Pneumology Department, Hospital Universitari Vall d´Hebron/Vall d'Hebron Institut de Recerca (VHIR), Barcelona, Spain.
Medicine Department, Autonomous University of Barcelona (UAB), Barcelona, Spain.
Int J Chron Obstruct Pulmon Dis. 2020 Mar 31;15:681-690. doi: 10.2147/COPD.S240720. eCollection 2020.

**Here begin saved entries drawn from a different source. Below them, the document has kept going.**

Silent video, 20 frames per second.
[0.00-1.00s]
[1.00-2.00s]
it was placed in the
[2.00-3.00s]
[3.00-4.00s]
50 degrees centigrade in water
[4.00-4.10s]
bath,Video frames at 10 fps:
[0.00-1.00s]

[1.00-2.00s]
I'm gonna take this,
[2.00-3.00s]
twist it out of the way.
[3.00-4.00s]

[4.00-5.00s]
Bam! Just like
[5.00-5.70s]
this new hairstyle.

Chronic obstructive pulmonary disease (COPD) is associated with increased lung and systemic inflammation. We aimed to identify associations between easy-to-obtain blood biomarkers and the frequency and severity of exacerbations.

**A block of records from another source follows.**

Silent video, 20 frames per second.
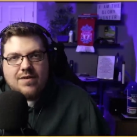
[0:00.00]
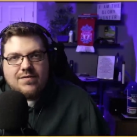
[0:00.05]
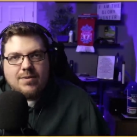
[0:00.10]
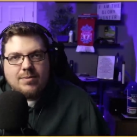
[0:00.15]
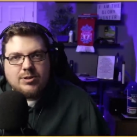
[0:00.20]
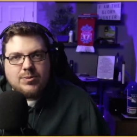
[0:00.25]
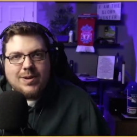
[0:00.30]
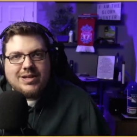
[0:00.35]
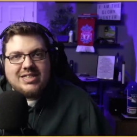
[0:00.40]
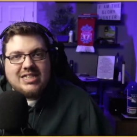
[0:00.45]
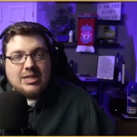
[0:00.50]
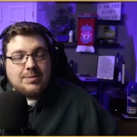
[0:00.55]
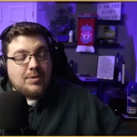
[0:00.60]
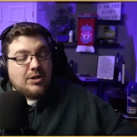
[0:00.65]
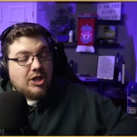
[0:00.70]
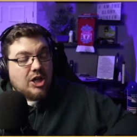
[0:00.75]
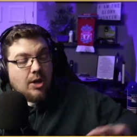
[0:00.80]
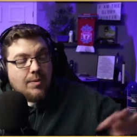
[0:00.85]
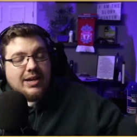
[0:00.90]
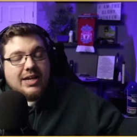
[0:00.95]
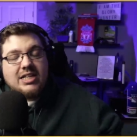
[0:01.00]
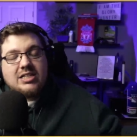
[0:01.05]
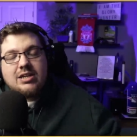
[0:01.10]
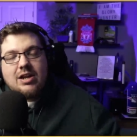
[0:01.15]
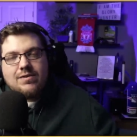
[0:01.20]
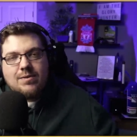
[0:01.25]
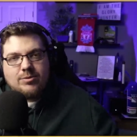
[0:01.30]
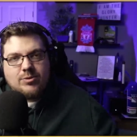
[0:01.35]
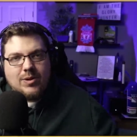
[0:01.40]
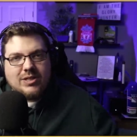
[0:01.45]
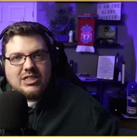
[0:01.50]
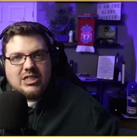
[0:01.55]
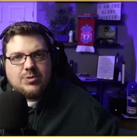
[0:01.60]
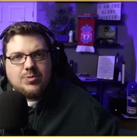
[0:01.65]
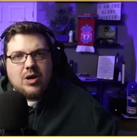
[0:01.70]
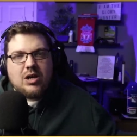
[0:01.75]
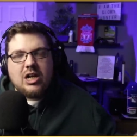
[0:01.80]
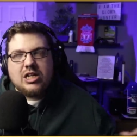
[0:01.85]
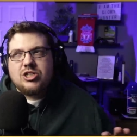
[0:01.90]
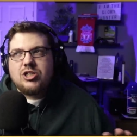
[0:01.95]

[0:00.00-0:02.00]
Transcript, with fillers: FM20, but going into FM21.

Cross-sectional, multicentre study performed in four centres in Spain, Italy, Bulgaria, and Slovenia. Blood samples were obtained for blood cell count, C-reactive protein (CRP), alpha-1 antitrypsin (AAT) and fibrinogen analysis. The neutrophil/lymphocyte ratio (NLR), platelet/lymphocyte ratio (PLR) and eosinophil/basophil ratio (EBR) were calculated. Firstly, patients were divided into clinical phenotypes according to the Spanish guidelines of COPD, and secondly, patients were classified into 2 groups: non-exacerbators (≤1 ambulatory exacerbation in the previous year) and exacerbators (≥2 ambulatory exacerbations or 1 hospitalisation in the previous year). A multivariate stepwise logistic regression model was performed to identify laboratory parameters associated with exacerbators.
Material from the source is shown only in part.